Tout se passe en effet comme si l’être humain ne pouvait plus se définir ni se maintenir en vie, dans l’actualité historique, d’une manière ‘neutre’ sur le seul horizon de son humanité. Car le dynamisme de la Création est si constitutif de son être (d’Image et ressemblance) que le rejet de cette Origine le conduit d’une façon ou d’une autre à l’indignité et à la mort. C’est que le mystère de la Création comporte sa face tragique: lorsque la dignité humaine n’est plus reçue de plus loin que d’elle-même, elle ne parvient même plus à se maintenir à son propre niveau, tombant alors dans le comportement indigne.
Il ne faut donc pas s’étonner si une institution telle que l’Eglise est, soit interpellée par les philosophes pour qu’elle veuille bien enrichir la raison publique soit, au contraire, dénigrée pour ses appels à la dignité. L’Eglise n’a-t-elle pas souvent joué, en effet, un rôle à la fois de prophète pour rappeler les exigences de la dignité humaine, et de cible pour recevoir les critiques de ceux et celles qui ne veulent pas entendre ce discours-là ? En réalité, l’Eglise, Corps social et historique, communauté de chair et de sang, est intimement liée à la dignité humaine.
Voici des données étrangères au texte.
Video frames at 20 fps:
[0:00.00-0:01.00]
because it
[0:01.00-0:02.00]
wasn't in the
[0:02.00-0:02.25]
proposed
Puisque l’humanité de l’homme n’est pas d’abord affaire d’image que les humains se donneraient d’eux-mêmes dans l’abstraction de leur liberté et de leur égalité, mais affaire, tout ensemble, de vie et de sexe, de chair et de sang, de communauté et d’esprit, en lesquels ils sont tous appelés à reconnaître leur propre dignité, n’est-il pas convenable que l’Eglise, Corps du Christ traversé par l’Esprit, témoigne de cette vérité dernière de l’homme «dans le mystère du Christ, Image parfaite de Dieu, Révélateur de Dieu à l’homme et de l’homme à lui-même» ?
- 2. Dans l’action: soutenir la dignité
Dans la mesure où la dignité humaine suppose déjà le respect de cette même dignité humaine, le cercle de l’être et du devoir-être peut s’avérer vicieux ou vertueux. La personne qui n’est pas disposée à respecter cette dignité donnera à ce concept une définition très subjective, laquelle permettra à son tour un irrespect supplémentaire, comme on le voit par exemple dans le traitement des embryons humains, considérés désormais comme «matériau biologique humain». A l’inverse, la perception d’une humanité reconnue d’emblée commune à tous les humains engendrera une éthique qui, elle-même, affinera le regard de tous sur la dignité de chacun.
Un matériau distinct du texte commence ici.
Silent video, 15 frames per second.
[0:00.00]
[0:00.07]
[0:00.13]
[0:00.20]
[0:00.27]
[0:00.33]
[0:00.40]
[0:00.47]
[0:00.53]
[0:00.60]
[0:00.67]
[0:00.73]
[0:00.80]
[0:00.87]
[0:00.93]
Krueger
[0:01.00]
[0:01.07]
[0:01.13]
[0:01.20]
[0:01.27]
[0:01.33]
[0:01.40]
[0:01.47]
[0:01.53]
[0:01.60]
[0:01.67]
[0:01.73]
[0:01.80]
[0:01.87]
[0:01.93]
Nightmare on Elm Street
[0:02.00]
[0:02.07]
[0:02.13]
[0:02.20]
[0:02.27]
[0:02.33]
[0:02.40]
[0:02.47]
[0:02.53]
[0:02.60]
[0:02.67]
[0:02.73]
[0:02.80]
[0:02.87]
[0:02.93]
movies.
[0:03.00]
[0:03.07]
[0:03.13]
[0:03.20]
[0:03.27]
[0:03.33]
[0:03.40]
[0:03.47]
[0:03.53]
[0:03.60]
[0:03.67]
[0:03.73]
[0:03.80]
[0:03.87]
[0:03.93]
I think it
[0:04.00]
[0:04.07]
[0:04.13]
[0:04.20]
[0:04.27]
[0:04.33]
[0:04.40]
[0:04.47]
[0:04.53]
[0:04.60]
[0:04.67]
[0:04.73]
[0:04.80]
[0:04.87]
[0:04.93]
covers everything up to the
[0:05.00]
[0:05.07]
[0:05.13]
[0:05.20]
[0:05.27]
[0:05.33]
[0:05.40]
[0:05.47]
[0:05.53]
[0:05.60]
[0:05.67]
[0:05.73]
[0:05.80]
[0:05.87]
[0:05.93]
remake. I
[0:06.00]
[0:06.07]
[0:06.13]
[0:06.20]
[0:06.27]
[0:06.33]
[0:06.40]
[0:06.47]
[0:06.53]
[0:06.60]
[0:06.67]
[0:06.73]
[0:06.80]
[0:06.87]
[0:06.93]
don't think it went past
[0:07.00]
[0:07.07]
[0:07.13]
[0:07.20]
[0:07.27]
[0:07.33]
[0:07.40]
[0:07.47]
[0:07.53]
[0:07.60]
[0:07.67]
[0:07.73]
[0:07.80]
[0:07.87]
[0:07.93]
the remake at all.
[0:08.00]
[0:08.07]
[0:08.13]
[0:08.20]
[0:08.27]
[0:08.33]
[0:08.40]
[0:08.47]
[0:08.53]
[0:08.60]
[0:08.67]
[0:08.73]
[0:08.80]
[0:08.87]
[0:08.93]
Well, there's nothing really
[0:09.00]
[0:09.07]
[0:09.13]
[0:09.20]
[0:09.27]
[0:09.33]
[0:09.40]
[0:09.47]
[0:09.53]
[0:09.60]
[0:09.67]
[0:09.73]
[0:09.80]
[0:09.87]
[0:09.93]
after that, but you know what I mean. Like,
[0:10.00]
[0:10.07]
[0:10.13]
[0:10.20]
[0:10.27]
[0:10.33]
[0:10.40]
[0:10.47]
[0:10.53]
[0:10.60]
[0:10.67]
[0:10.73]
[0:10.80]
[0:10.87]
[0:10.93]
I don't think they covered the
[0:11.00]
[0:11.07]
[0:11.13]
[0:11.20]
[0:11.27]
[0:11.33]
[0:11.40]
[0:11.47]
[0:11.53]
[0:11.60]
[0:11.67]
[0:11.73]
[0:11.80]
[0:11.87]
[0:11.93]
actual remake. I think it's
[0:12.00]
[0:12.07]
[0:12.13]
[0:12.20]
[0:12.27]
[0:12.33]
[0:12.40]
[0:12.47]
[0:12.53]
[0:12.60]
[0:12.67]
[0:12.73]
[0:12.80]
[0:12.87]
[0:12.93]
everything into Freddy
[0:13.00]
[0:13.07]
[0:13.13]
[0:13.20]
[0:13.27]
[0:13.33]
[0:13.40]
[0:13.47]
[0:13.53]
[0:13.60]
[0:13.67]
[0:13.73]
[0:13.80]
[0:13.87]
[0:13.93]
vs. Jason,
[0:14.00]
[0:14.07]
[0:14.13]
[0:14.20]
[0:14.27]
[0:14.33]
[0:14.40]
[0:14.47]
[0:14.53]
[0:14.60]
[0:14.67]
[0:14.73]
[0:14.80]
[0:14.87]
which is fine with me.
C’est le regard que nous portons les uns sur les autres qui permettra aussi bien au grand malade de continuer à croire en sa propre dignité, malgré les déchéances de son organisme, qu’au couple stérile de s’abstenir de toute pratique biomédicale qui réduirait la vie humaine commençante à l’état de chose, ou encore à nos sociétés d’abondance d’œuvrer plus résolument à l’éradication de la misère, tant en leur propre sein que dans les pays de la faim.
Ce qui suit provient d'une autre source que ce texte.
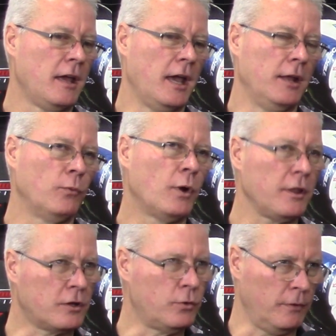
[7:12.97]
And one of
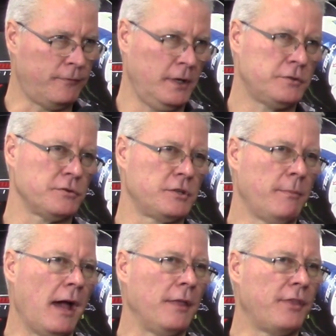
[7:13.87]
the cool features
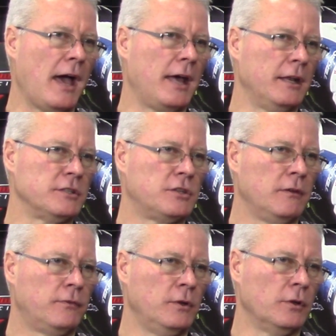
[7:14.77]
about that is
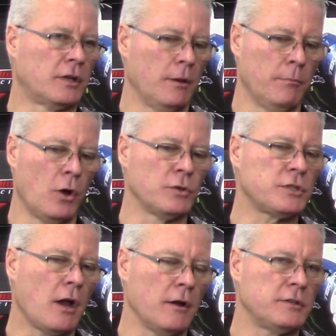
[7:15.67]
if you look at most
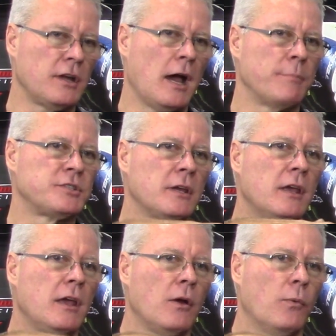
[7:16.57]
hard tops,
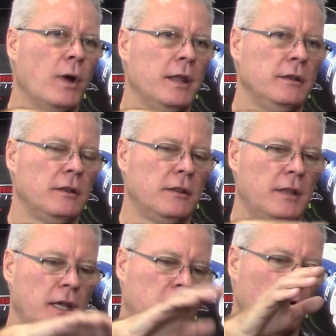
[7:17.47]
when
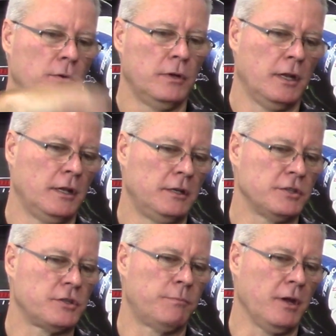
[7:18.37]
they go and they
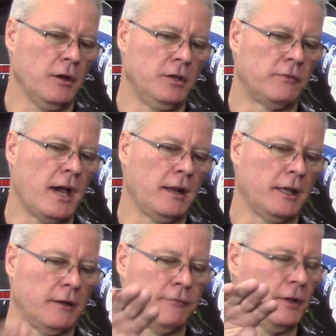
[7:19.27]
disappear, you've got
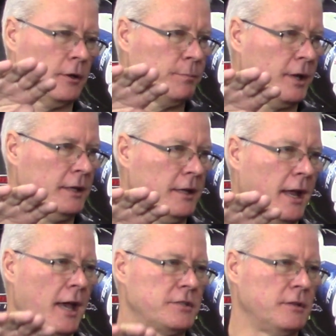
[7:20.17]
like a filler plate that
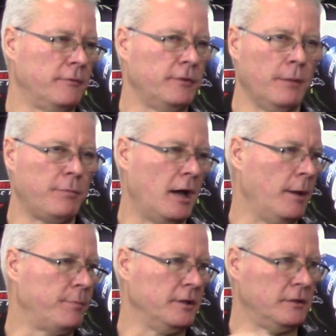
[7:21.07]
has to flip
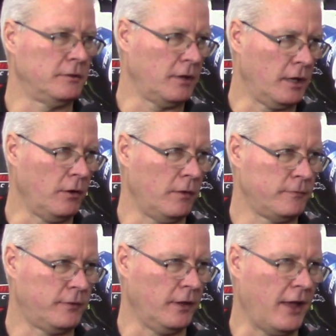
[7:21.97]
up and, right.
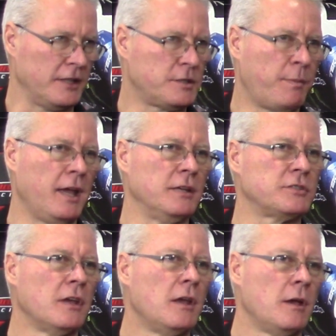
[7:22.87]
and fill that space. Right.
Alors qu’une tentation largement répandue aujourd’hui cherche à replier la dignité sur la liberté de chaque sujet, le combat spirituel actuel s’oriente dans la double direction indiquée plus haut: la dignité interdit à la liberté de porter atteinte à l’humanité des êtres, dans leur vie comme dans leurs corps; elle lui enjoint d’agir pour que tout être humain trouve les conditions de vie conformes à sa dignité. Or, puisque cette dignité nous saisit tous tant que nous sommes, dans la condition charnelle, et sociale qui est la nôtre, pouvons-nous faire autrement que de mener ce combat ensemble?